Per prima cosa dobbiamo prendere atto che il livello qualitativo del prodotto trasformato dipende dal livello qualitativo della materia prima. La tecnica che si userà in sede di trasformazione potrà solo abbassare tale livello.
Da cosa dipende il livello della materia prima? In enologia si dà per scontato che il vino si fa in vigna e che c’è una relazione evidente fra resa per ettaro e complessità del vino. E poi c’è il terroir! E così noi possiamo avere una bottiglia di Aglianico da pochi euro e qualche centinaio il cui livello è gestito a tavolino prima ancora di impiantare la vigna. Invece nel mondo del grano si paga di più il grano dell’Arizona, un grano prodotto in irriguo con resa che non scendono al di sotto di 100q/ha. I nostri grani a volta si mantengono intorno ai 10q/ha e vengono pagati di meno – ma attenzione, la resa da sola non basta: conta solo se letta insieme alla biodiversità del suolo che l’ha generata, altrimenti resta un numero senza significato. Stessa situazione nell’olio, dove l’intensivo sta sostituendo l’estensivo senza che tutto il mondo dell’analisi sensoriale che gira intorno si sia accorto che siamo passati dalla polifonia alla monotonalità a nostra e loro insaputa. E nessuno si occupa mai delle olive, tanto basta stare attenti nella fase di molitura!
Dobbiamo quindi partire dalla resa per ettaro, sapendo che ci sarà un rapporto di causa/effetto con la biodiversità del suolo, che a sua volta è legato al terroir, all’esposizione, all’escursione termica, all’altitudine e alla latitudine.
E i metaboliti? Incominciamo a saperne abbastanza per fare delle ipotesi. Ne parlerò in un prossimo articolo ma qui mi limiterò a dire che ormai si parla di numero piuttosto che del singolo metabolita. Un gruppo di ricerca ad Harvard ha già individuata quasi 140.000 metaboliti. Il mondo della ricerca al massimo ne tira fuori 4 o 5. È venuto il momento di porsi la domanda: due olive o due chicchi di grano, a parità di peso e di volume hanno lo stesso numero di metaboliti? E se no, di quanto è diverso? Questa è la sfida, altro che la nazionalità o la genetica!
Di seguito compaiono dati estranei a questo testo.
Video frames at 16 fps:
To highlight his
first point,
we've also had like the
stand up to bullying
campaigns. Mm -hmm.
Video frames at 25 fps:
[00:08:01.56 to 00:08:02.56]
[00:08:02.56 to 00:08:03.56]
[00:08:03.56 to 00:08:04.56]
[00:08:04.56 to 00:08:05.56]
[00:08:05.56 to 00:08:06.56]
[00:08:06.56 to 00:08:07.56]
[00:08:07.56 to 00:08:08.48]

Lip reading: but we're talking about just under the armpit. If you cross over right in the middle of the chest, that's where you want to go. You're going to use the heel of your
Biodiversità del suolo e, anche, della pianta (cultivar). Due elementi sfruttati dal Dpr 930 del 1963 riferito a un vino che ha una denominazione e un'origine. Un processo che ha trasformato il vino, non più bianco e rosso, ma legato, appunto, all'origine e alla varietà: La base del grande successo dei vini italiani sui mercati. Un processo negato all'olio che, nella generalità dei casi e da sempre, con i suoi olivi si accompagna alla viti. Il perché bisogna chiederlo ai rappresentanti istituzionali e privati del mondo agricolo e di quello del comparto olivicolo in particolare. Agli industriali in particolare, che si sono trasformati in fans della Spagna e, al resto, che continuano a sprecarsi in chiacchiere inutili.